- Education: Professor
- Alma mater: Ahmadu Bello University University of Liverpool
- Occupations: Medical Doctor & Consultant
- Employer: Former CEO of National Health Insurance Scheme

= Usman Yusuf =

Nigerian doctor and health administrator

Usman Yusuf is a Nigerian professor of haematology-oncology and bone marrow transplantation and an alumnus of Ahmadu Bello University and has practiced medicine across three continents – Africa, Europe and North America – after his MBBS in 1982. He was appointed the executive secretary / chief executive officer of the National Health Insurance Scheme (NHIS) in August 2016 by President Muhammadu Buhari.

==Career==
Usman Yusuf graduated from Ahmadu Bello University in 1982, where he obtained an MBBS and has practiced medicine across three continents – Africa, Europe and North America – ever since. He became a consultant paediatrician and Fellow of the West African College of Physicians in 1989 and won a scholarship for a postgraduate diploma in Tropical Medicine and Hygiene at the University of Liverpool (UK) in 1988. He moved to Fred Hutchinson Cancer Research Center in Seattle, Washington, US, as transplant fellow and assistant professor in 2000 and in 2003, he moved to St. Jude Children's Research Hospital in Memphis, Tennessee, as assistant professor in the Division of Stem Cell Transplantation and rose to the rank of full professor in 2008.
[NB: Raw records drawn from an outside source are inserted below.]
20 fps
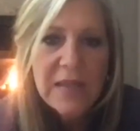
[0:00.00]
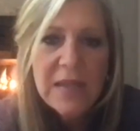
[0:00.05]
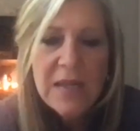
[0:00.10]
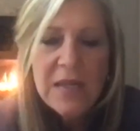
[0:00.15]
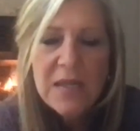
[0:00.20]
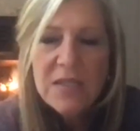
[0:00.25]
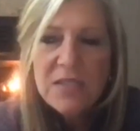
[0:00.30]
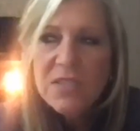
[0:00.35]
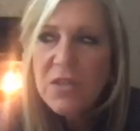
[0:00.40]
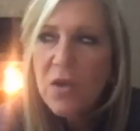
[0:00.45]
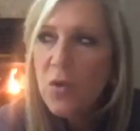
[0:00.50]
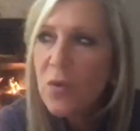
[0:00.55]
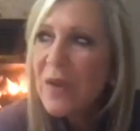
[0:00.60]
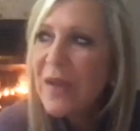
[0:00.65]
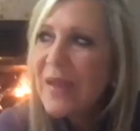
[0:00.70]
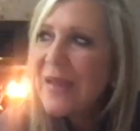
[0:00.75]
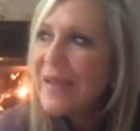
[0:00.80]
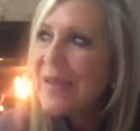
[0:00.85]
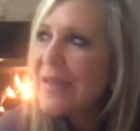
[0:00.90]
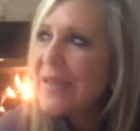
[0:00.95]
So
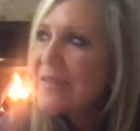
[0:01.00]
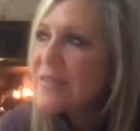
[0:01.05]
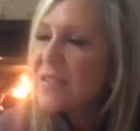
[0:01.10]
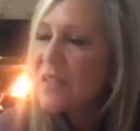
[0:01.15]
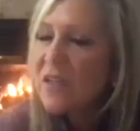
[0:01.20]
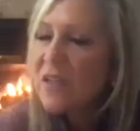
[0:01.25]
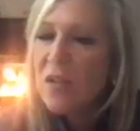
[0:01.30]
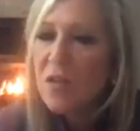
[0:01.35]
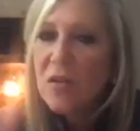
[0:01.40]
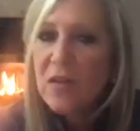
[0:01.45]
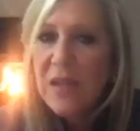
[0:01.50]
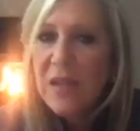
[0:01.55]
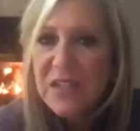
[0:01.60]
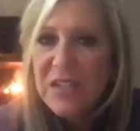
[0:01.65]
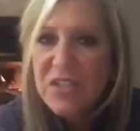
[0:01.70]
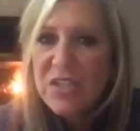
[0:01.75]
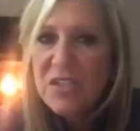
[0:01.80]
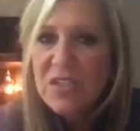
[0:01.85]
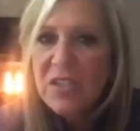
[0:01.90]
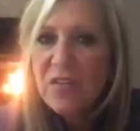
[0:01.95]
it's a
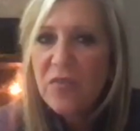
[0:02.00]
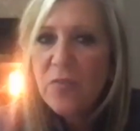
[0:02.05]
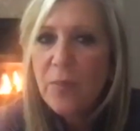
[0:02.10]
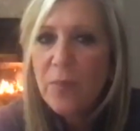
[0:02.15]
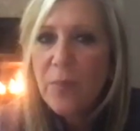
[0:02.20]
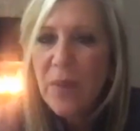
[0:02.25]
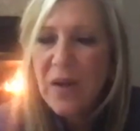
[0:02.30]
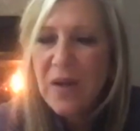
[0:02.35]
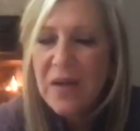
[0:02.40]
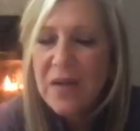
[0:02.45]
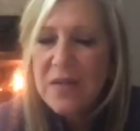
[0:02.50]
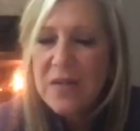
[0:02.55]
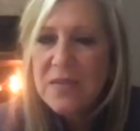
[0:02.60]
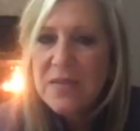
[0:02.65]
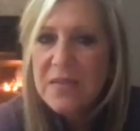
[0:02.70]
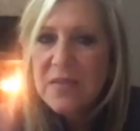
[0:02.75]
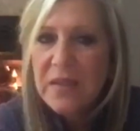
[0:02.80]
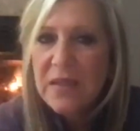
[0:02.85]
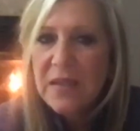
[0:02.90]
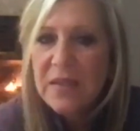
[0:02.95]
collection of
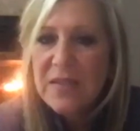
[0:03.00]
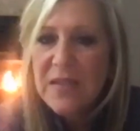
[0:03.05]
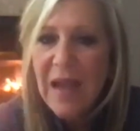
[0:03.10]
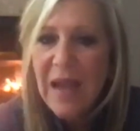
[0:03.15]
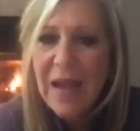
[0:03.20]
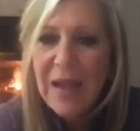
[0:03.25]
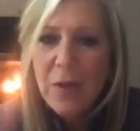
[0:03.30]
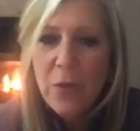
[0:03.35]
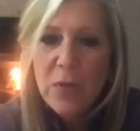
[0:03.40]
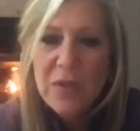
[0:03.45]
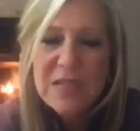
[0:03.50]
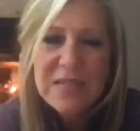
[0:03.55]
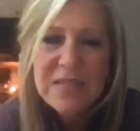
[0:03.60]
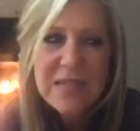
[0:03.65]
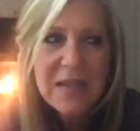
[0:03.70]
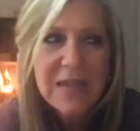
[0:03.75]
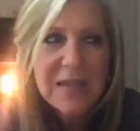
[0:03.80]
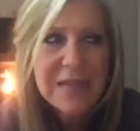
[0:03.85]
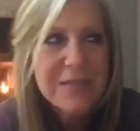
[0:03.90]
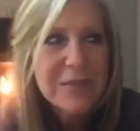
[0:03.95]
bugs. I always
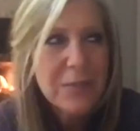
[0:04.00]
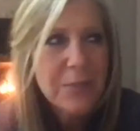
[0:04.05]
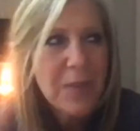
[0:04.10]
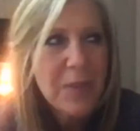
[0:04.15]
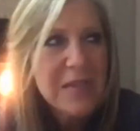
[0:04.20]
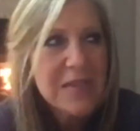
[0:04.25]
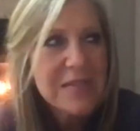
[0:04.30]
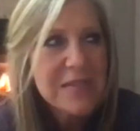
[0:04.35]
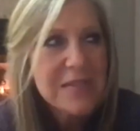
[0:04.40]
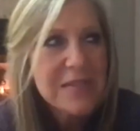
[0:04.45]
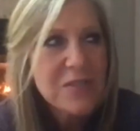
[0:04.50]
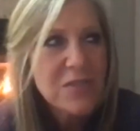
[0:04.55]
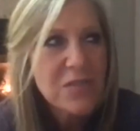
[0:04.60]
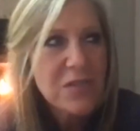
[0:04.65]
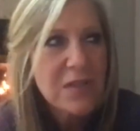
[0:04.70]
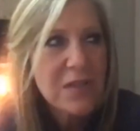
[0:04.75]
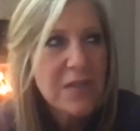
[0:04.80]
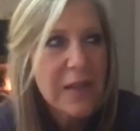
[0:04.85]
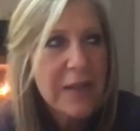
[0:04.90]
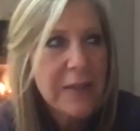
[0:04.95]
say to patients,
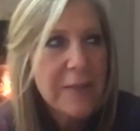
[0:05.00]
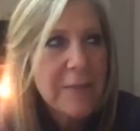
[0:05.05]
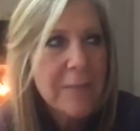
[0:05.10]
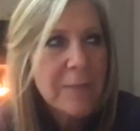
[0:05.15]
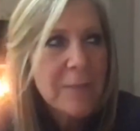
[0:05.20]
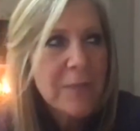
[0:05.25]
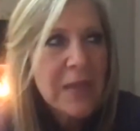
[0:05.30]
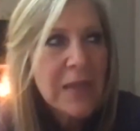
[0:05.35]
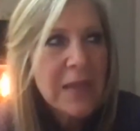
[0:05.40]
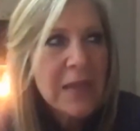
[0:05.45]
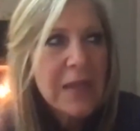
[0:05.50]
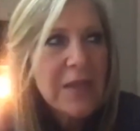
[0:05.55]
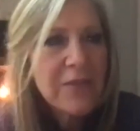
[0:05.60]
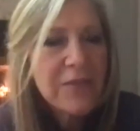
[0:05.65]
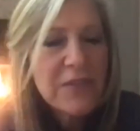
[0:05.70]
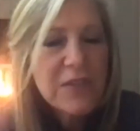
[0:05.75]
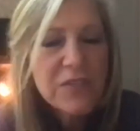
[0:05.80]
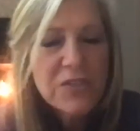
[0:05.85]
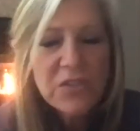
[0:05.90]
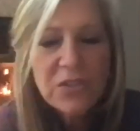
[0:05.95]
sort of like,
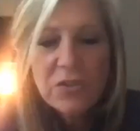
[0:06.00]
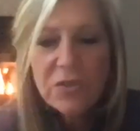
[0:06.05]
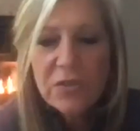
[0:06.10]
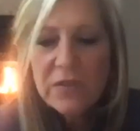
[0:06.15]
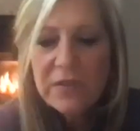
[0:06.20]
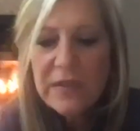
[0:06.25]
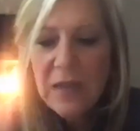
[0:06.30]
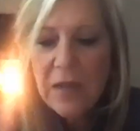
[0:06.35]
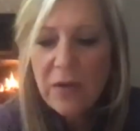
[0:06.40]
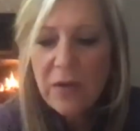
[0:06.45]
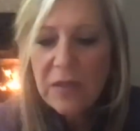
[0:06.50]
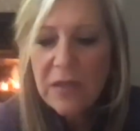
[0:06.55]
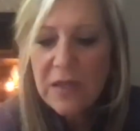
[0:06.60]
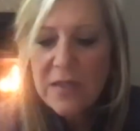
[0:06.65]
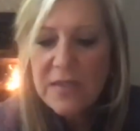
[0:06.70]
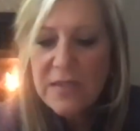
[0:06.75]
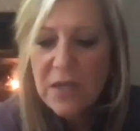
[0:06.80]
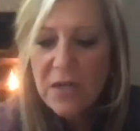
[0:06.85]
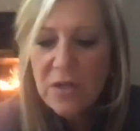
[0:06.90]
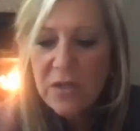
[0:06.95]
if you turn down a
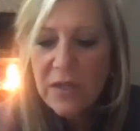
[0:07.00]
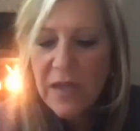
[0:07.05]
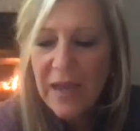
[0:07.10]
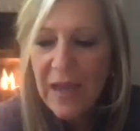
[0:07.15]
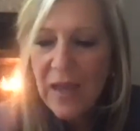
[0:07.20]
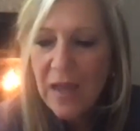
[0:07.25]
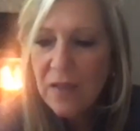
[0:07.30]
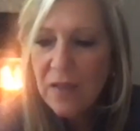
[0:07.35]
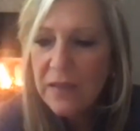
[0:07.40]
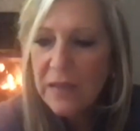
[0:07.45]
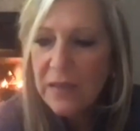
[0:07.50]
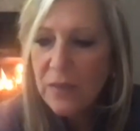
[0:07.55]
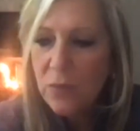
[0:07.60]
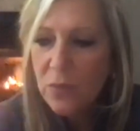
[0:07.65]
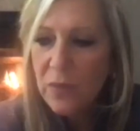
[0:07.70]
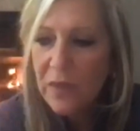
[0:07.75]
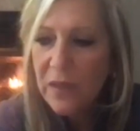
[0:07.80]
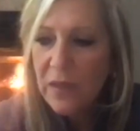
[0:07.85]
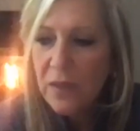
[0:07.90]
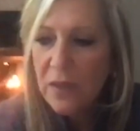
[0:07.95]
dark alley
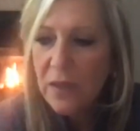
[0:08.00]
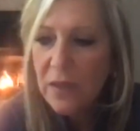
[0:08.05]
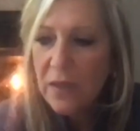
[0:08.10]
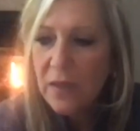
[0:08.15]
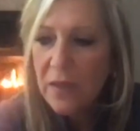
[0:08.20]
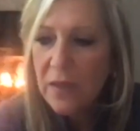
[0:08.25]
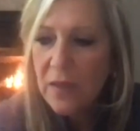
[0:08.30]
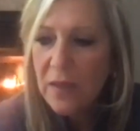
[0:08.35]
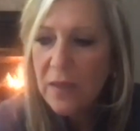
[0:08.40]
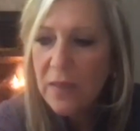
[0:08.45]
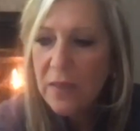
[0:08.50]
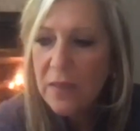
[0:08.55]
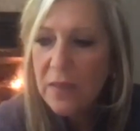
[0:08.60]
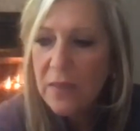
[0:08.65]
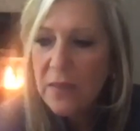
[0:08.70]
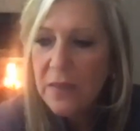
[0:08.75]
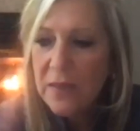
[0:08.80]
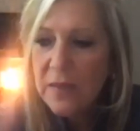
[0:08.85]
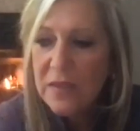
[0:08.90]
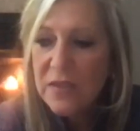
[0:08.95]
where
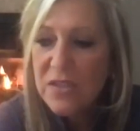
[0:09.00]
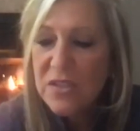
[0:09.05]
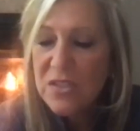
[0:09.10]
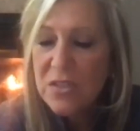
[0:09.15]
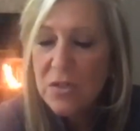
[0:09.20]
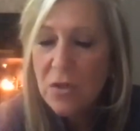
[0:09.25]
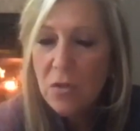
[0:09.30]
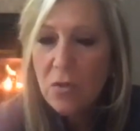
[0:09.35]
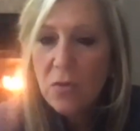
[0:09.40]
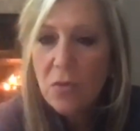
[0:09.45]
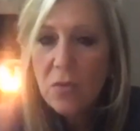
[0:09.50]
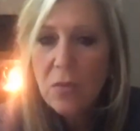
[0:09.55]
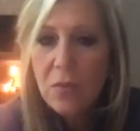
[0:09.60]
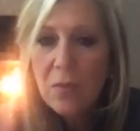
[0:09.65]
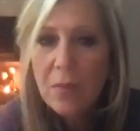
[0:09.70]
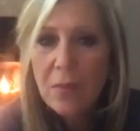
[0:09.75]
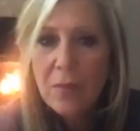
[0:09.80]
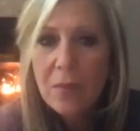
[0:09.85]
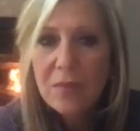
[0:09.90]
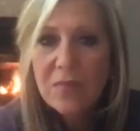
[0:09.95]
it's so
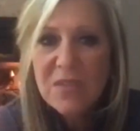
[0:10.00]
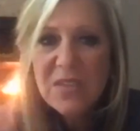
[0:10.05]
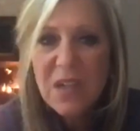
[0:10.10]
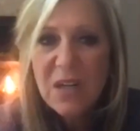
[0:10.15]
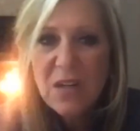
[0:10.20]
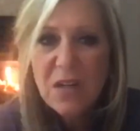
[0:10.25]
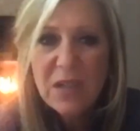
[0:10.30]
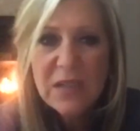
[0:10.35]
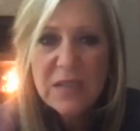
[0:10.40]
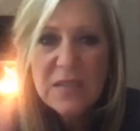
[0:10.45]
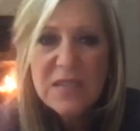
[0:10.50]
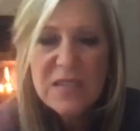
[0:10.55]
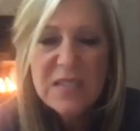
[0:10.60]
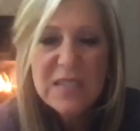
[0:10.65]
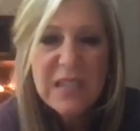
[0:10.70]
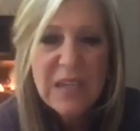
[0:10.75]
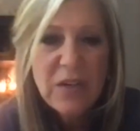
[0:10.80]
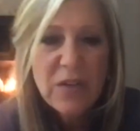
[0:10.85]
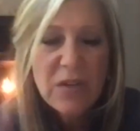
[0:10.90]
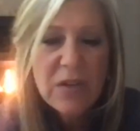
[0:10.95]
dark and
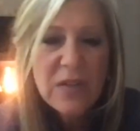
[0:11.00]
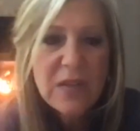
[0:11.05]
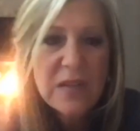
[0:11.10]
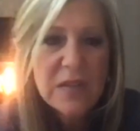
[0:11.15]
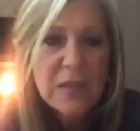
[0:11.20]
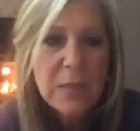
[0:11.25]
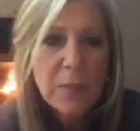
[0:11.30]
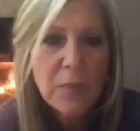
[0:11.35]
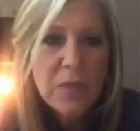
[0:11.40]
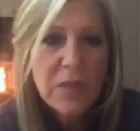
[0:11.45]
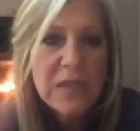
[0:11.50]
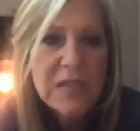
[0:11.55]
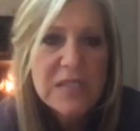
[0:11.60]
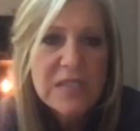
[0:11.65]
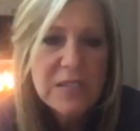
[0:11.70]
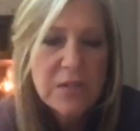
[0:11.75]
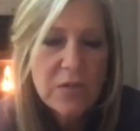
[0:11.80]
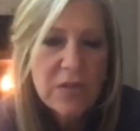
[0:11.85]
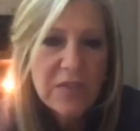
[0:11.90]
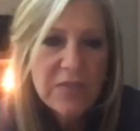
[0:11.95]
scary that the police
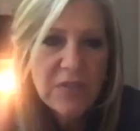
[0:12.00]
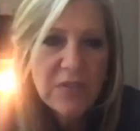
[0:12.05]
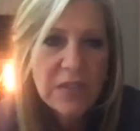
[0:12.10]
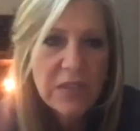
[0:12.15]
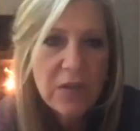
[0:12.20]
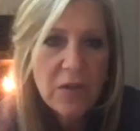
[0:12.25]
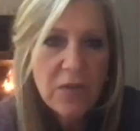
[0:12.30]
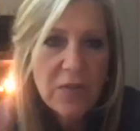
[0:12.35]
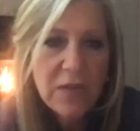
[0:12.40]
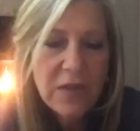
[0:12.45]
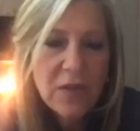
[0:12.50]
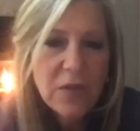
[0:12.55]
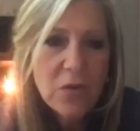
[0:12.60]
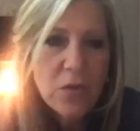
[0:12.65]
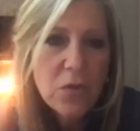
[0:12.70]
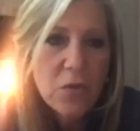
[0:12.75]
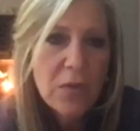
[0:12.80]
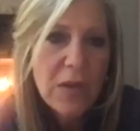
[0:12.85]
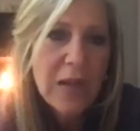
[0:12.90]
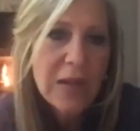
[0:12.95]
don't even go there,
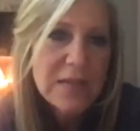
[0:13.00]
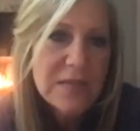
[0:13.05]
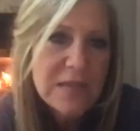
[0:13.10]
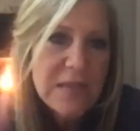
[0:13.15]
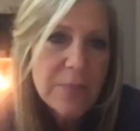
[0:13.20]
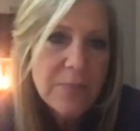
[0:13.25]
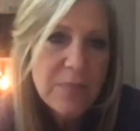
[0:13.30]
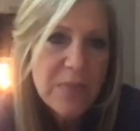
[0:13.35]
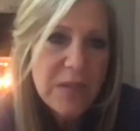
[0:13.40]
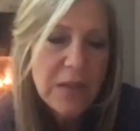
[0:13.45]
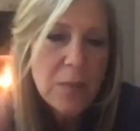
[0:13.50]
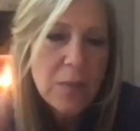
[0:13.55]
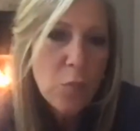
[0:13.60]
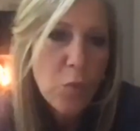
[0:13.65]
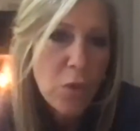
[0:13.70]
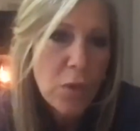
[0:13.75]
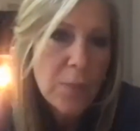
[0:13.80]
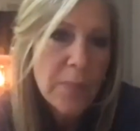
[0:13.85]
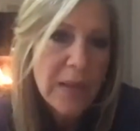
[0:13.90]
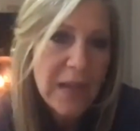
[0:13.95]
who ends up there?
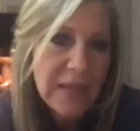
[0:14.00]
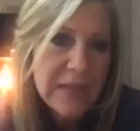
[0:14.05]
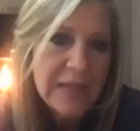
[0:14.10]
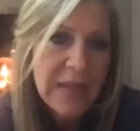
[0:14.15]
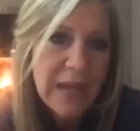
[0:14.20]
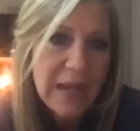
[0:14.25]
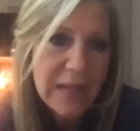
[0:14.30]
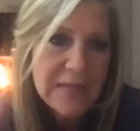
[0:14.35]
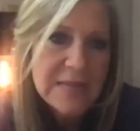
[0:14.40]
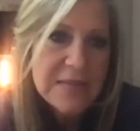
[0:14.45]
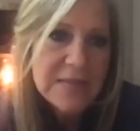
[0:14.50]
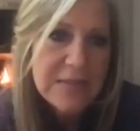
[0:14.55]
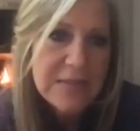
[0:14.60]
More bad guys.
==Corruption & irregularities at the NHIS==
Ever since he became the NHIS boss, he has been faced with numerous suspensions, of which he rejected some, on the account that he can only be suspended by the Federal Government of Nigeria. He was earlier suspended by the Nigerian Health Minister in 2017 and by the Board of NHIS in October 2018. Usman in a video done in 2017 lamented that if NHIS was a business they should have declared bankruptcy and that the NHIS has covered only one per cent of Nigerians for 12 years. He is presently under investigations by the Nigerian House of Assembly after a motion was brought under matters of urgent national importance by Diri Douye on 23 October 2018.

He is currently on an administrative leave till 2019 as directed by the Federal Government of Nigeria. The directive was conveyed in a letter signed by the office of the Secretary to the Government of the Federation, Boss Mustapha while in his absence, Mr. Ben Omogo, a director of administration in the Office of the Head of the Civil Service of the Federation has been deployed to oversee the affairs of the scheme. Prof. Yusuf was removed as NHIS executive secretary and replaced with Prof. Mohammed Sambo.

It was later revealed by the Office of the Auditor-General (Nigeria) that Professor Usman Yusuf engaged in payment of N6.8bn (circa $18.5m) fraudulently to himself and staff as unauthorized and unrecognised costs and allowances (including "Pre-retirement overseas training allowance"). There are no evidence (via receipts and bookings) that some of the costs were incurred.

In 2025, he was arrested based on suspicions of financial misconduct during his tenure as the Director-General of the National Health Insurance Scheme (NHIS).